Le tribunal du district central de Séoul a repris l’audience après la suspension de celle de vendredi dernier, les avocats de l’ancien ministre de la Défense Kim Yong-hyun ayant retardé la procédure en consacrant huit heures à l’examen de preuves écrites.
Le tribunal clôturera le procès en entendant les dernières déclarations des accusés.

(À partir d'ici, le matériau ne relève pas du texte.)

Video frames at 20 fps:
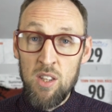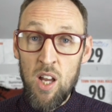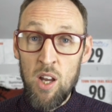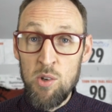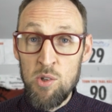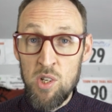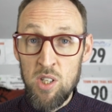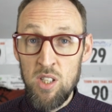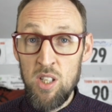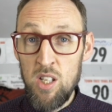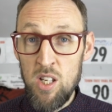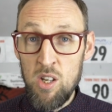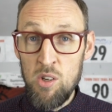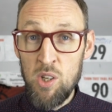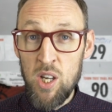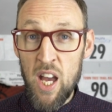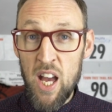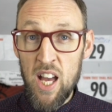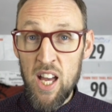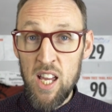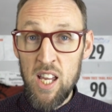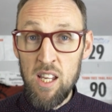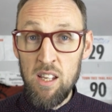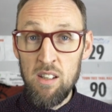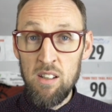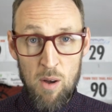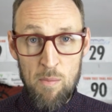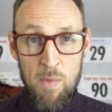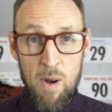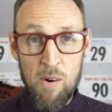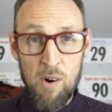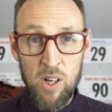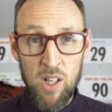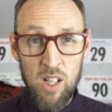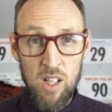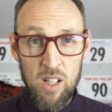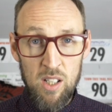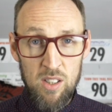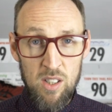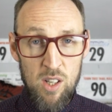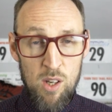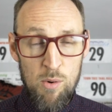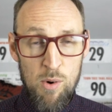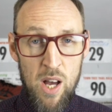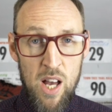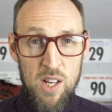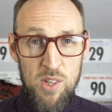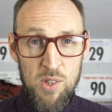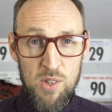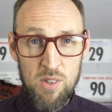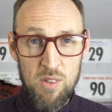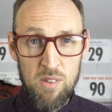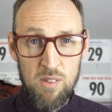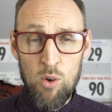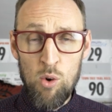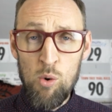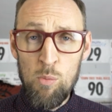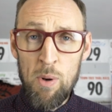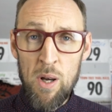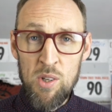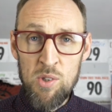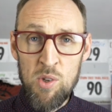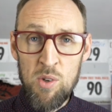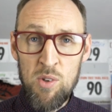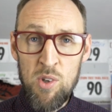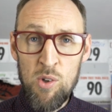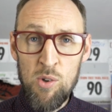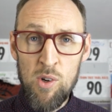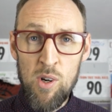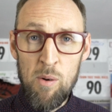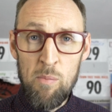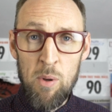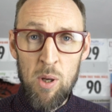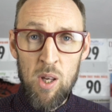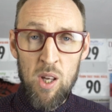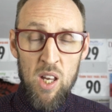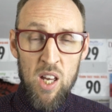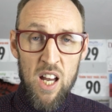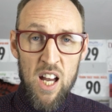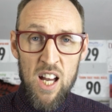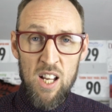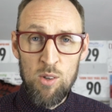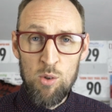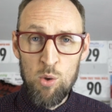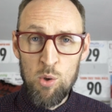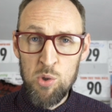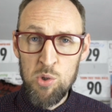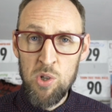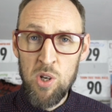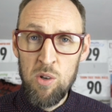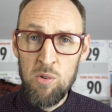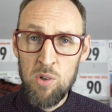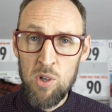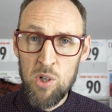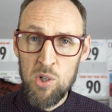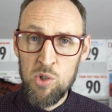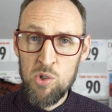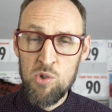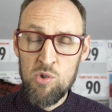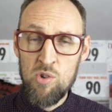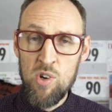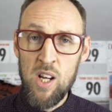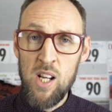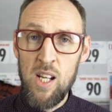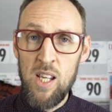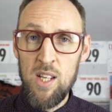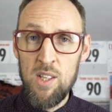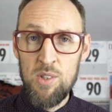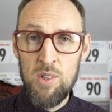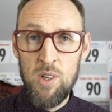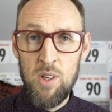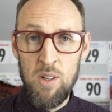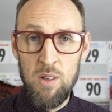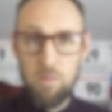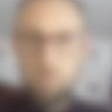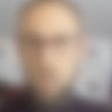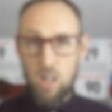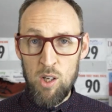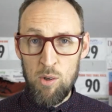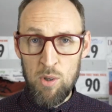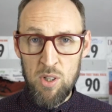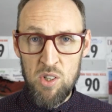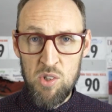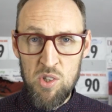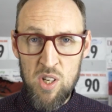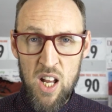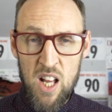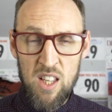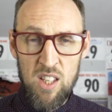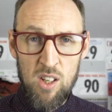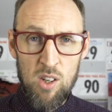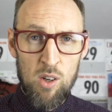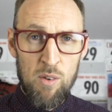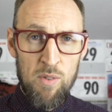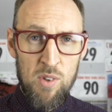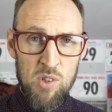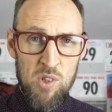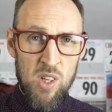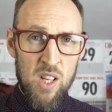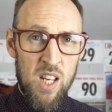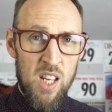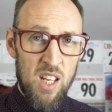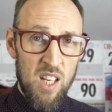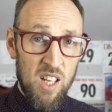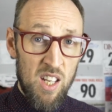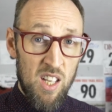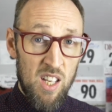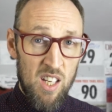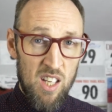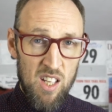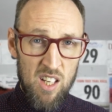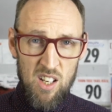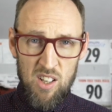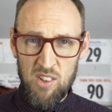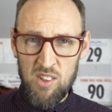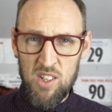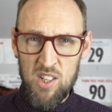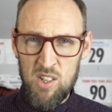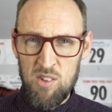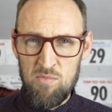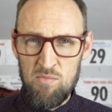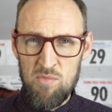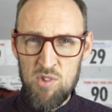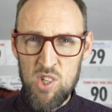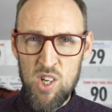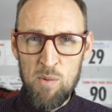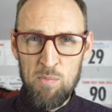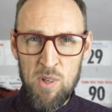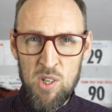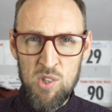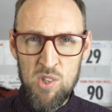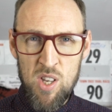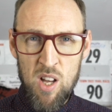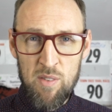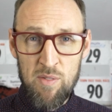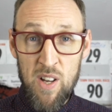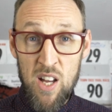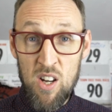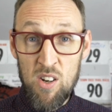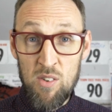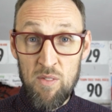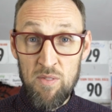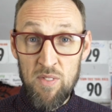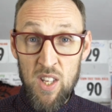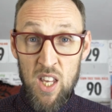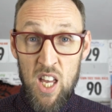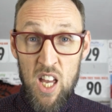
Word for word: those in the UK, America, the US, all parts of Europe and also Australia too. Hope you understand that obviously I've got to ship this stuff out.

Yoon avait été arrêté et inculpé en janvier de l’an dernier pour avoir dirigé une insurrection, devenant ainsi le premier président en exercice de Corée du Sud à être placé en détention. Il avait été libéré en mars, de nouveau arrêté en juillet, et reste détenu depuis lors.
L’ancien chef de l’État a été officiellement démis de ses fonctions par la Cour constitutionnelle en avril de l’an dernier.
Le mois dernier, les procureurs ont requis une peine de dix ans de prison contre Yoon pour obstruction à la justice et d’autres chefs d’accusation découlant de sa tentative d’imposer la loi martiale en 2024.